The Bible not only tells of his rejection by Israel, but of his trial, crucifixion, resurrection and ascension to heaven. It also makes plain that this rejected Messiah will be gladly received by Gentile nations. The whole Bible is in full agreement with the good news announced by the angels at his birth: “Today in the town of David a Savior has been born to you; he is Christ the Lord” (Lk. 2:11).
God’s word gives this precious promise to all people: “…Everyone who calls on the name of the Lord will be saved” (Rom. 10:13). God’s word assures us that in the end of the age, this Messiah will return to Israel and to the world in glory, majesty, honor, power
WHY SHOULDN’T WE CELEBRATE?
In light of these glorious truths, why shouldn’t we Christians of all people celebrate Christmas? It marks the greatest event in all human history. Should we not expect that God would greatly publicize such an event?
Christmas tells us that we live on a visited planet. God himself came to this earth to live here as a man. He came to experience everything we experience. He made himself acquainted with our grief. He overcame the prince of darkness on the latter’s own turf. He purchased for us an eternal salvation. Why should we not shout out this truth? If we remain silent, indeed the very rocks may cry out (Lk. 19:40).

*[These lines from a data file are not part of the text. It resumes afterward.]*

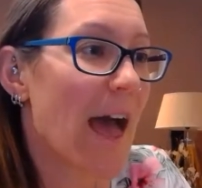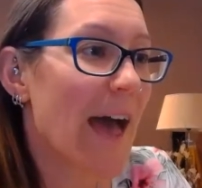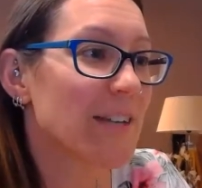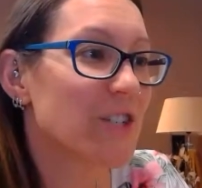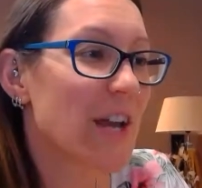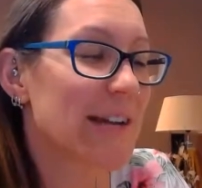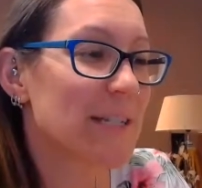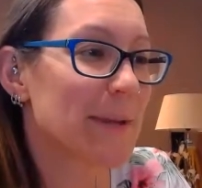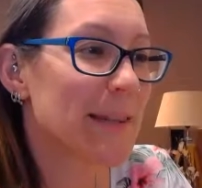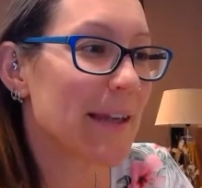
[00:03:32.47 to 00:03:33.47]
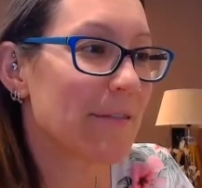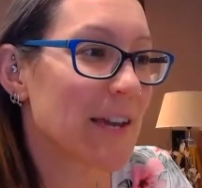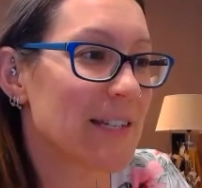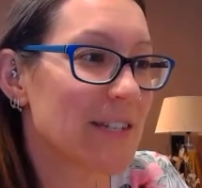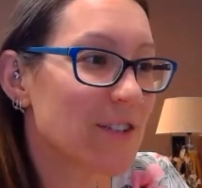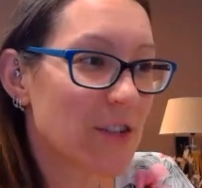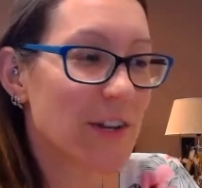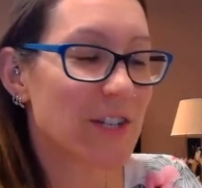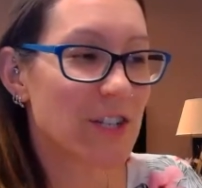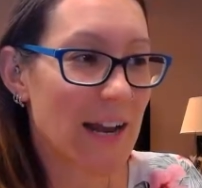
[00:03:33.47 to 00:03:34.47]
and Johnny's been
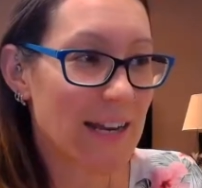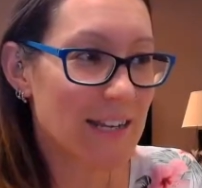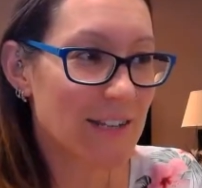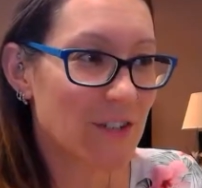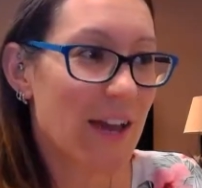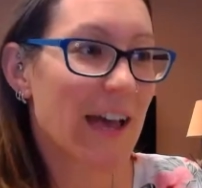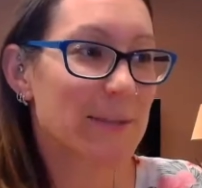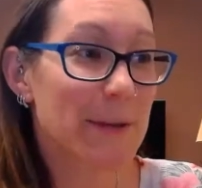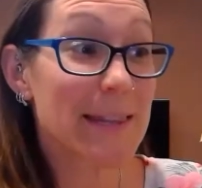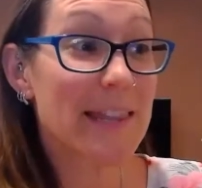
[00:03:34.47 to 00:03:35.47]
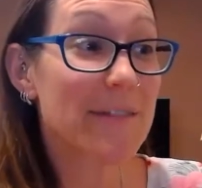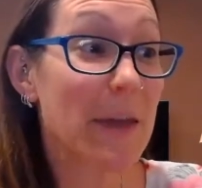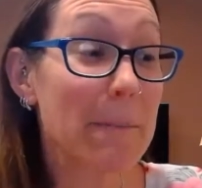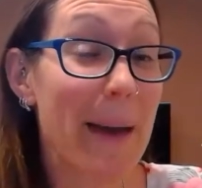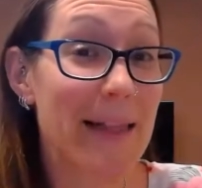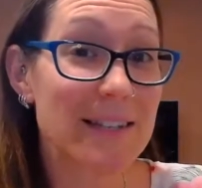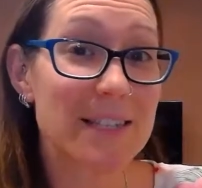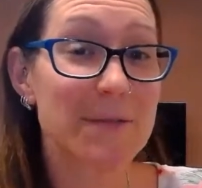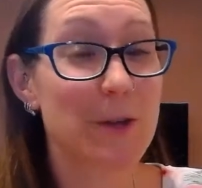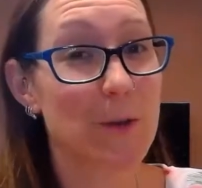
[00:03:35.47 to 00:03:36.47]
Johnny has been loving
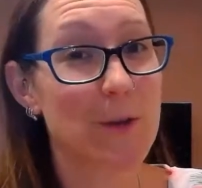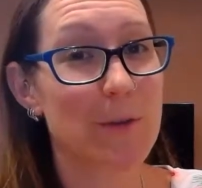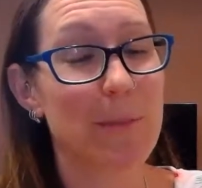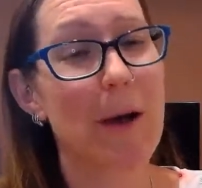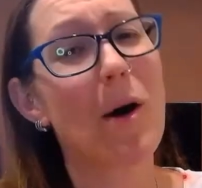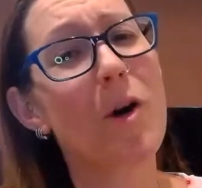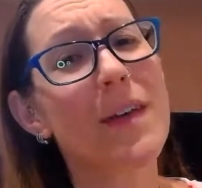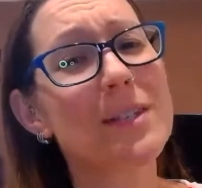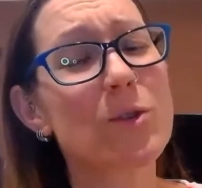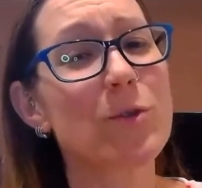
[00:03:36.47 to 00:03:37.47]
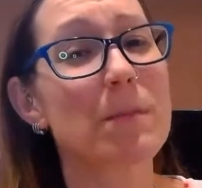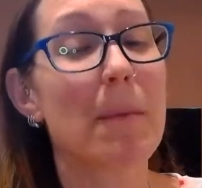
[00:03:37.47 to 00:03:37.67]
Balance for you and your bar. Oh, that's good.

As the blessed Advent season comes upon us this year, let us turn on our beautiful lights; let us give meaningful gifts to one another; let us join in the festivities and shout out the news to all men everywhere:
Joy to the world! The Lord has come;
Let earth receive her King;
Let every heart prepare him room,
And heaven and nature sing….*
– Jim Gerrish
*by Isaac Watts, arranged from George F. Handel.